**TASK**
An image-free, word-for-word version of the records below is to be returned.
(RECORDS FOR THE EXERCISE)
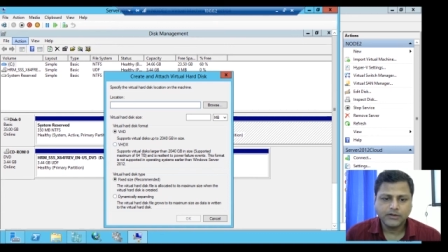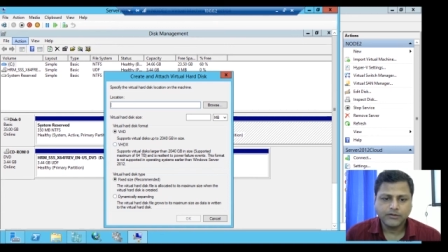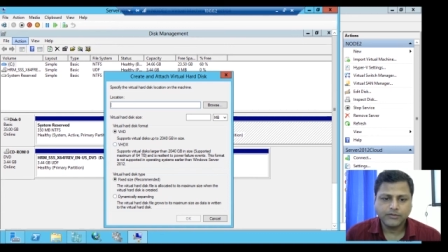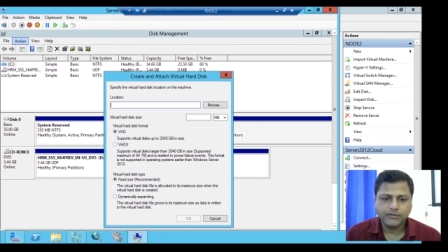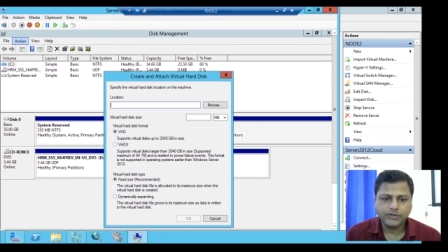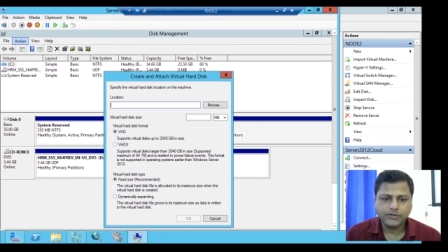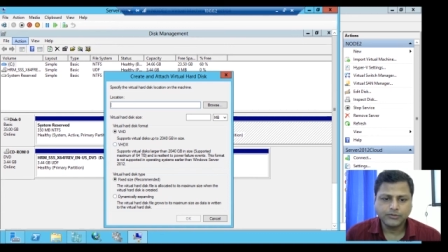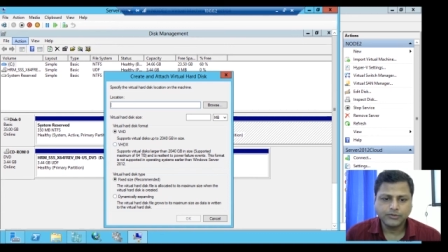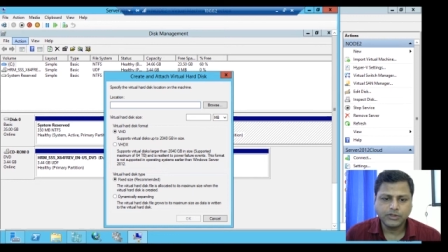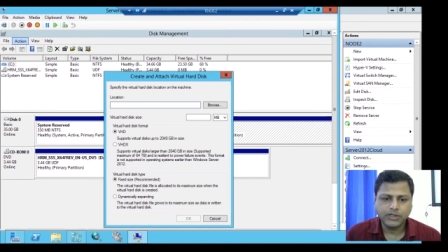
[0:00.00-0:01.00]
with
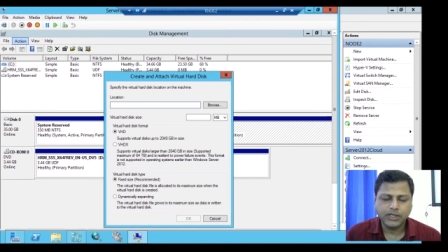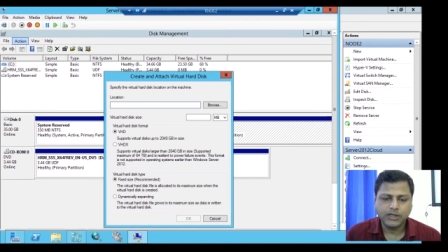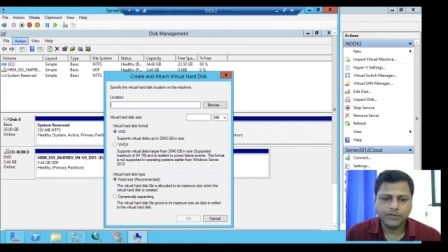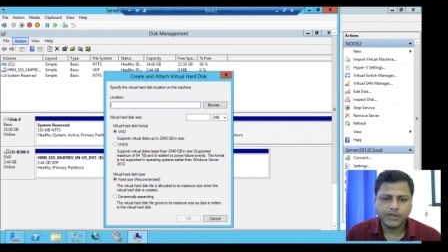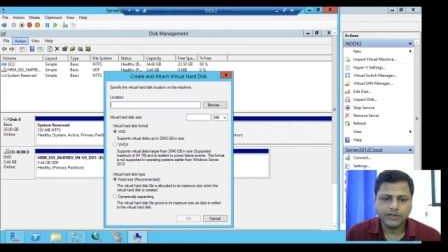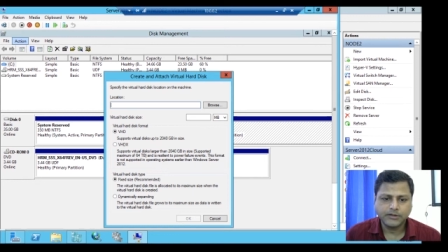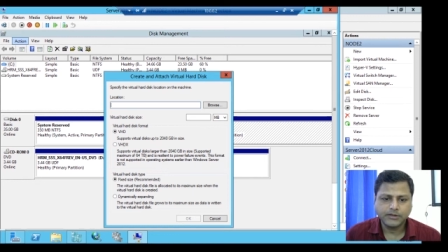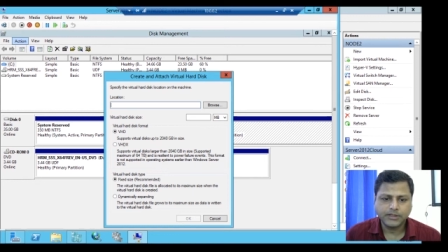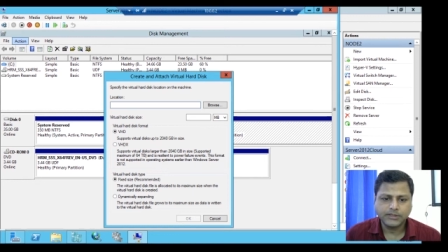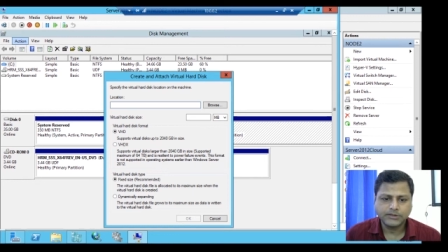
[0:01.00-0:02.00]
2 gigabyte,
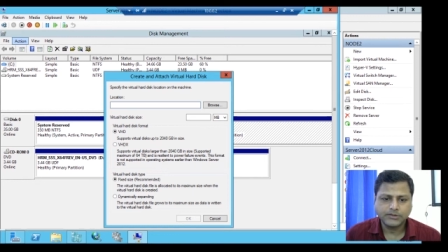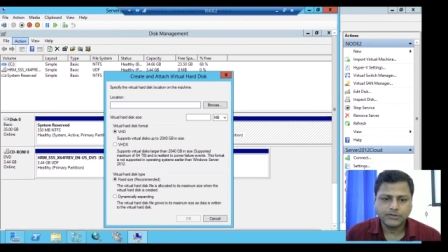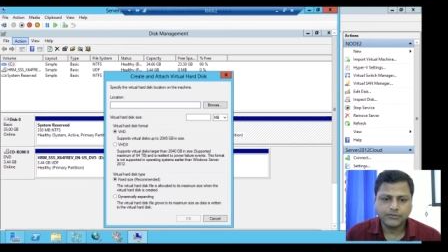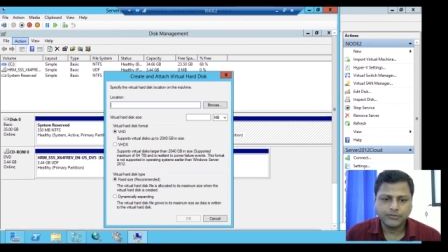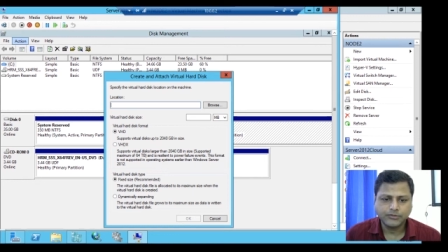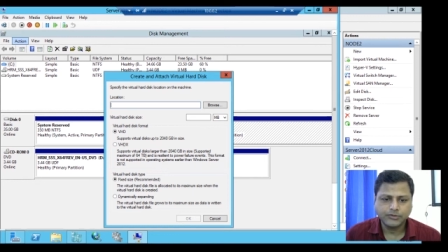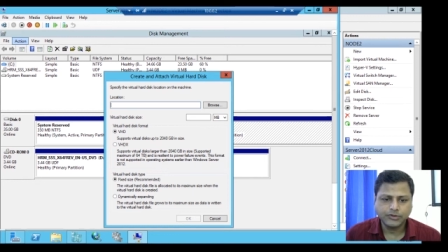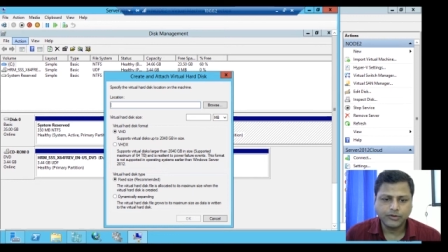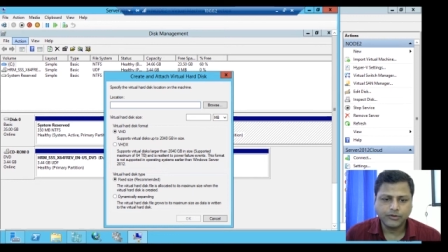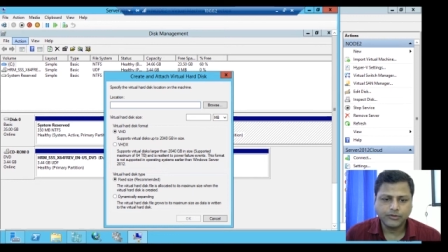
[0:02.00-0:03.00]
that is
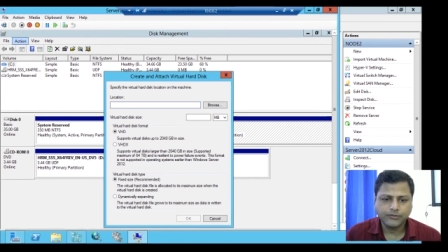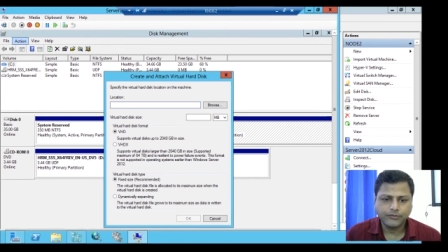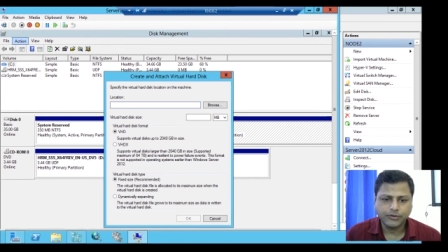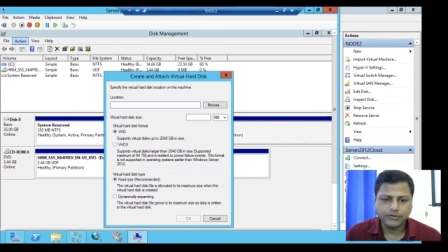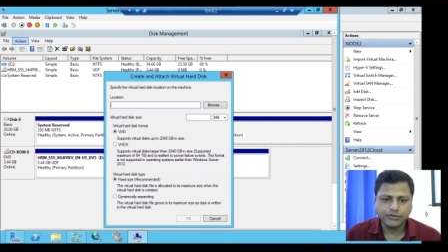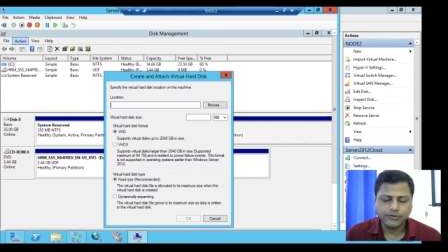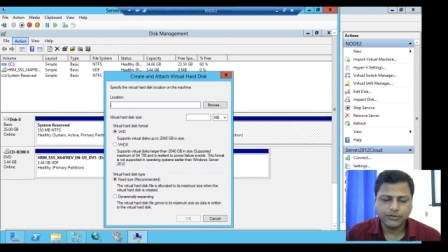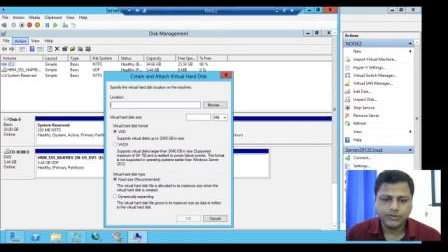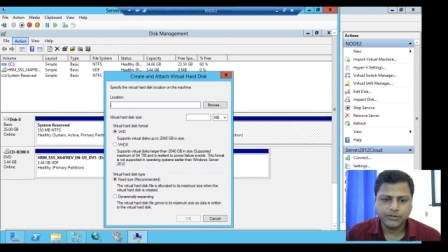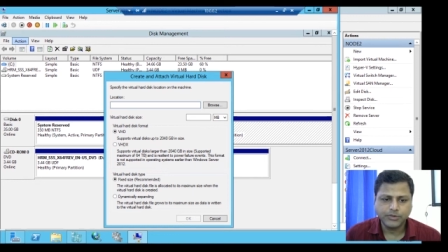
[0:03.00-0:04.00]
2040
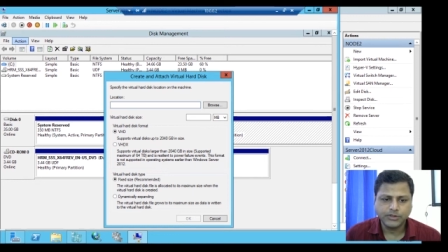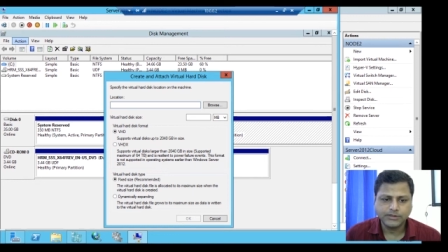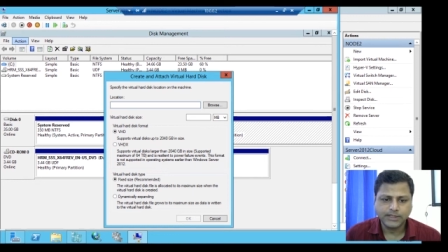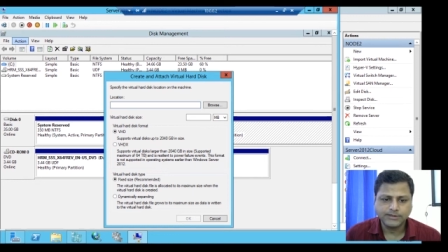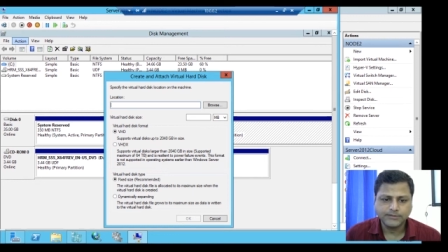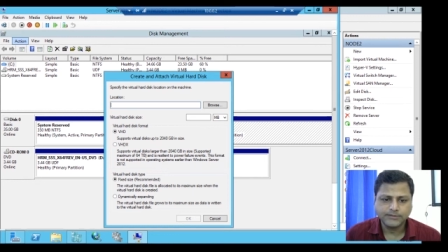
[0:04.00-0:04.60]
GB size.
(End RECORDS FOR THE EXERCISE)
**YOUR SOLUTION**
[0:00.00-0:01.00]
with
[0:01.00-0:02.00]
2 gigabyte,
[0:02.00-0:03.00]
that is
[0:03.00-0:04.00]
2040
[0:04.00-0:04.60]
GB size.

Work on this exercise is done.